About this exercise: Give the listing again exactly, omitting its images.
- - - - -
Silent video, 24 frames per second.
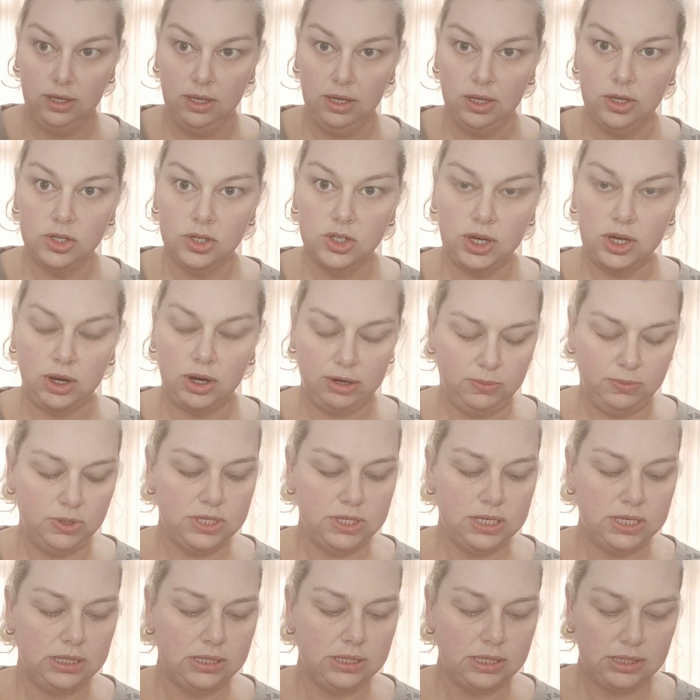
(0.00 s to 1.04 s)
Showering
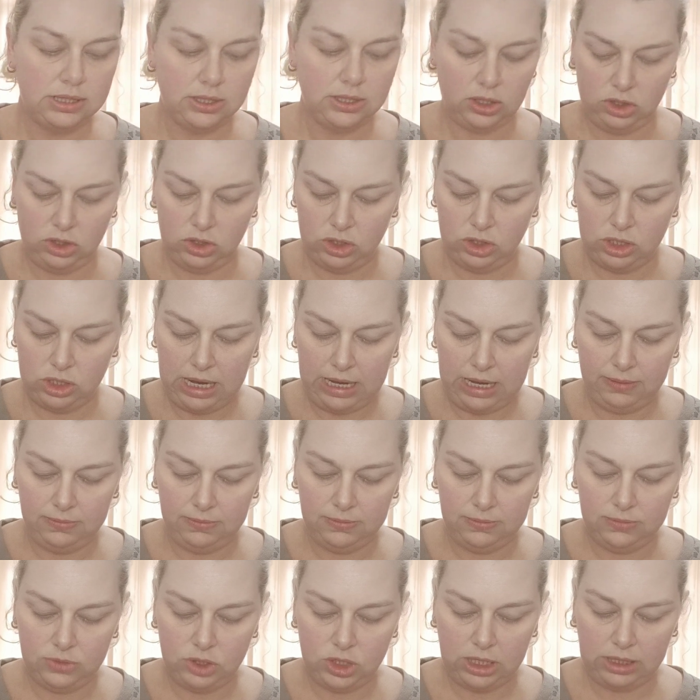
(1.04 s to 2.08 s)
presents its
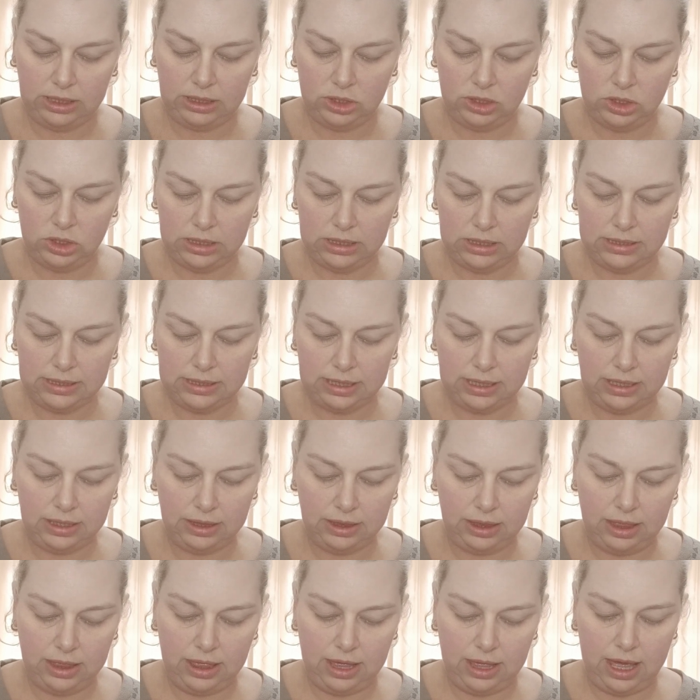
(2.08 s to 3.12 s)
own challenges
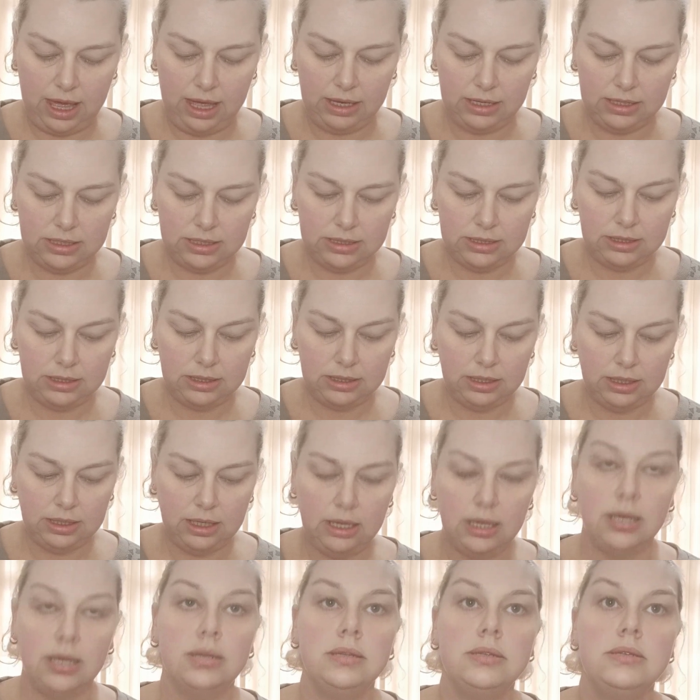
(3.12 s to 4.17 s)
in
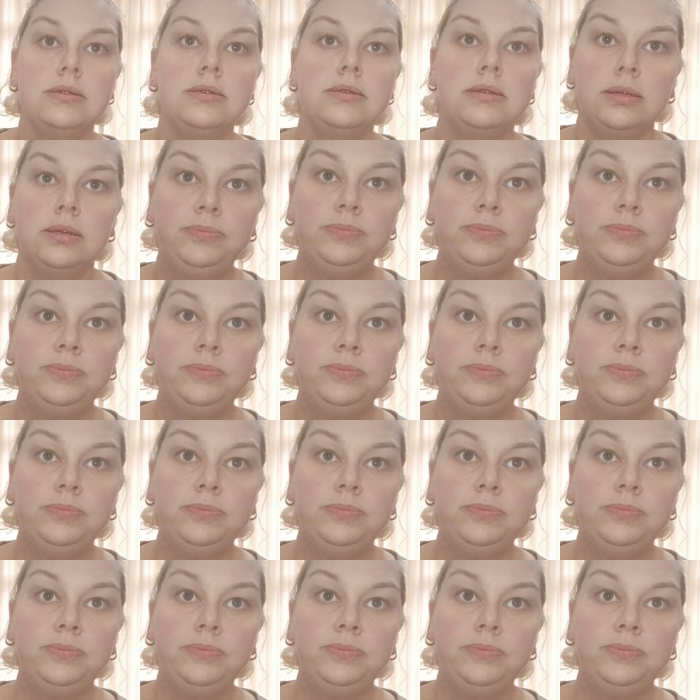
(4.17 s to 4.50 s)
that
- - - - -
Response below:
Silent video, 24 frames per second.
(0.00 s to 1.04 s)
Showering
(1.04 s to 2.08 s)
presents its
(2.08 s to 3.12 s)
own challenges
(3.12 s to 4.17 s)
in
(4.17 s to 4.50 s)
that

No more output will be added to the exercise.